ジル サンダー(JIL SANDER)の2021年秋冬ウィメンズコレクションが発表された。
今シーズン、クリエイティブ ディレクターであるルーシー&ルーク・メイヤー夫妻が表現を試みたのは、人が内に秘める多面性。行動が制限され、ある意味強制的に自己と向き合うことが増えた今の時代、自身の内部に渦巻くさまざまな感情に悩み、苦しむ人も多いだろう。
ルーシー&ルーク・メイヤーは、そんな人々の中にある多様な欲求を認め、自由で大胆不敵なコレクションを作り上げた。さまざまな快楽で揺れ動く自己の存在を許そう、そして前向きに互いの個性を認め合おう。そんな風に背中を押してくれるようなポジティブなクリエーションである。
多面性を表現するアプローチは、意外性のある要素を掛け合わせたスタイリングに見て取れる。その象徴とも言えるのが、端正な佇まいのテーラードジャケットを用いたルックだ。
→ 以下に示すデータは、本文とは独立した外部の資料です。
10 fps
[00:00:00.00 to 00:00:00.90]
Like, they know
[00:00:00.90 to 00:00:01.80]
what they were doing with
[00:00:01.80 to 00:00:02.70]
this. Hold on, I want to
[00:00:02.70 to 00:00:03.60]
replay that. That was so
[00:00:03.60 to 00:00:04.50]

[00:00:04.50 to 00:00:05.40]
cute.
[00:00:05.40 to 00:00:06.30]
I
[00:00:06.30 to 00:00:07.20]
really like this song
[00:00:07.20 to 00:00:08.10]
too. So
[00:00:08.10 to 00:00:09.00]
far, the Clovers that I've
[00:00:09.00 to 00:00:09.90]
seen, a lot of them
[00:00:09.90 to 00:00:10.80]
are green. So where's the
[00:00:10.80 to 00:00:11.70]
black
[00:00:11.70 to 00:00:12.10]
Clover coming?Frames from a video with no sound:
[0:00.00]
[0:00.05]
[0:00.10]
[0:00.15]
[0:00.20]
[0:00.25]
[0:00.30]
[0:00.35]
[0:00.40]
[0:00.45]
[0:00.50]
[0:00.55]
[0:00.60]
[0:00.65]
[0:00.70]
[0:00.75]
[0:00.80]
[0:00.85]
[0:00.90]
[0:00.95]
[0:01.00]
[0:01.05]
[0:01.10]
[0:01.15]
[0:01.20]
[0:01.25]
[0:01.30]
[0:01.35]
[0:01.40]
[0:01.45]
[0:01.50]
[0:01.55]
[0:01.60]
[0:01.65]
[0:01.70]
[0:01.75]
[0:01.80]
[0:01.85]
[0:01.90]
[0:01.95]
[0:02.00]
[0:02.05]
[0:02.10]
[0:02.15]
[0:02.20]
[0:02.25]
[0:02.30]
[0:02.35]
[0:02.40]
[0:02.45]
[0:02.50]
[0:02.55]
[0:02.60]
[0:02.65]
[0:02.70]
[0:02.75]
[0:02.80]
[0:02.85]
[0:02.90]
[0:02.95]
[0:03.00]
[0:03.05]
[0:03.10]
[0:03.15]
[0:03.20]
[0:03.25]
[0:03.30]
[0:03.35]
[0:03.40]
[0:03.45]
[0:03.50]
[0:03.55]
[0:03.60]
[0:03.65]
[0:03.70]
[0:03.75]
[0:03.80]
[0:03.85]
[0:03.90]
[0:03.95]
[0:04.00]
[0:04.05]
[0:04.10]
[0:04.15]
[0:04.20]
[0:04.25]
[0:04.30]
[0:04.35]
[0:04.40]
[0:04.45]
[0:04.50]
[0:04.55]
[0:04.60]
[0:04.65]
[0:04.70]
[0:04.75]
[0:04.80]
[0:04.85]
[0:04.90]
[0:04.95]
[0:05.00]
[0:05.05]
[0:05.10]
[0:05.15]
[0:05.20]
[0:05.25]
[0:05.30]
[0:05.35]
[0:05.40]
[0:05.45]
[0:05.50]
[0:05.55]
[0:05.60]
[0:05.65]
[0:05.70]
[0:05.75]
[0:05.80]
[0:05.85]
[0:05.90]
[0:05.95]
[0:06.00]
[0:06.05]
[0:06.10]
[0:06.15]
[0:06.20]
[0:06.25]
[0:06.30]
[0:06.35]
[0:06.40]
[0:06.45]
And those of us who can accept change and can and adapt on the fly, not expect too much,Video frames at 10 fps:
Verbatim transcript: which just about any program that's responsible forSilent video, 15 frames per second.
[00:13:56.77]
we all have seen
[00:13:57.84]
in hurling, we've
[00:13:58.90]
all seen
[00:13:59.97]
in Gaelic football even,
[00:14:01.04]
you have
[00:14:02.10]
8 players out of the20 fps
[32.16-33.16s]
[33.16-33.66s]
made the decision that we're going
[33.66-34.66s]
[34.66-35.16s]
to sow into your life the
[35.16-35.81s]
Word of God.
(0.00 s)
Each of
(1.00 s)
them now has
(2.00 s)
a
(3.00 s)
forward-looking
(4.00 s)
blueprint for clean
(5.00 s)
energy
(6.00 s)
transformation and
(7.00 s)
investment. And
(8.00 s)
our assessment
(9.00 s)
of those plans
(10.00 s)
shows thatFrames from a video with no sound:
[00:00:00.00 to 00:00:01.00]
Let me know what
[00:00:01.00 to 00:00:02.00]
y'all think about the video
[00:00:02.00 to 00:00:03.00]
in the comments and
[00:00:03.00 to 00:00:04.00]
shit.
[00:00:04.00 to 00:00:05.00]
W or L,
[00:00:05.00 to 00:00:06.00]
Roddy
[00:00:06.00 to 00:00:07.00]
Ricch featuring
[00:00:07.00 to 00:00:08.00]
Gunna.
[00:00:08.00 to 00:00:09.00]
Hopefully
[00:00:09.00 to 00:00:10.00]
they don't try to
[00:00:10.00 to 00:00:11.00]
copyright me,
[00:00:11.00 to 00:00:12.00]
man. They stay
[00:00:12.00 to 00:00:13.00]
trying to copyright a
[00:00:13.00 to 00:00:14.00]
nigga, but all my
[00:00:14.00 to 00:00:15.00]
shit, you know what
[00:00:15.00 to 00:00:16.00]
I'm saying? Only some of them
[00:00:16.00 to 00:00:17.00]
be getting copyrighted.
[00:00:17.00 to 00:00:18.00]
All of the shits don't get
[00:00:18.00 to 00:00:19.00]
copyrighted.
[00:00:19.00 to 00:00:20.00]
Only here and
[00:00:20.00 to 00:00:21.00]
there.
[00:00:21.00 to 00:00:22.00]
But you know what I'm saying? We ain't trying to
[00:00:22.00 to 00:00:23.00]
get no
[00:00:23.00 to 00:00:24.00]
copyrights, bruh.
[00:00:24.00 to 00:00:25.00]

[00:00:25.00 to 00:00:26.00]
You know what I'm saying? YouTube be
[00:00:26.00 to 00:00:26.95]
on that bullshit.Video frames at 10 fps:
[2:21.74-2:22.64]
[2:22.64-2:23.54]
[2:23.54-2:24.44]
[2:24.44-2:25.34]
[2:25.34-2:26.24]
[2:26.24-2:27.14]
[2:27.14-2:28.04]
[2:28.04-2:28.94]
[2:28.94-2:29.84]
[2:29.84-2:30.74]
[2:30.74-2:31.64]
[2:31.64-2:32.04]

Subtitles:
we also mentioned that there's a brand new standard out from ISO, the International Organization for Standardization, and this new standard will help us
ある時は、“不完全な美しさ”を持つ、ハンドメイドの痕跡を残したフリンジスカートと合わせて。ある時は、有機的な曲線を描く天然真珠の首飾りを差し込んで、そのコントラストを楽しんでいる。
ルーシー&ルーク・メイヤーが就任以来貫いているマスキュリンとフェミニティの対比も健在で、テーラードジャケットに、レースの装飾を走らせたシルクドレスをレイヤードしているルックもある。
さまざまな柄を取り入れることで、プレイフルに多面性を賞賛する姿勢も。鮮やかなフラワーモチーフや、“復活の象徴”とされる蝶のモノトーンモチーフ、バウハウスから着想した幾何学模様などが、コレクションにリズミカルなムードを運んでくる。
コレクションを彩るカラーも、秋冬シーズンでありながら明るく晴れやかなパレットで構成。バター、クリーム、パウダー、モーヴ、ライラック、ラズベリー、カルダモン、イエロー、ブルーと多彩な色彩が躍るように入り交じり、ポジティブな雰囲気をもたらしている。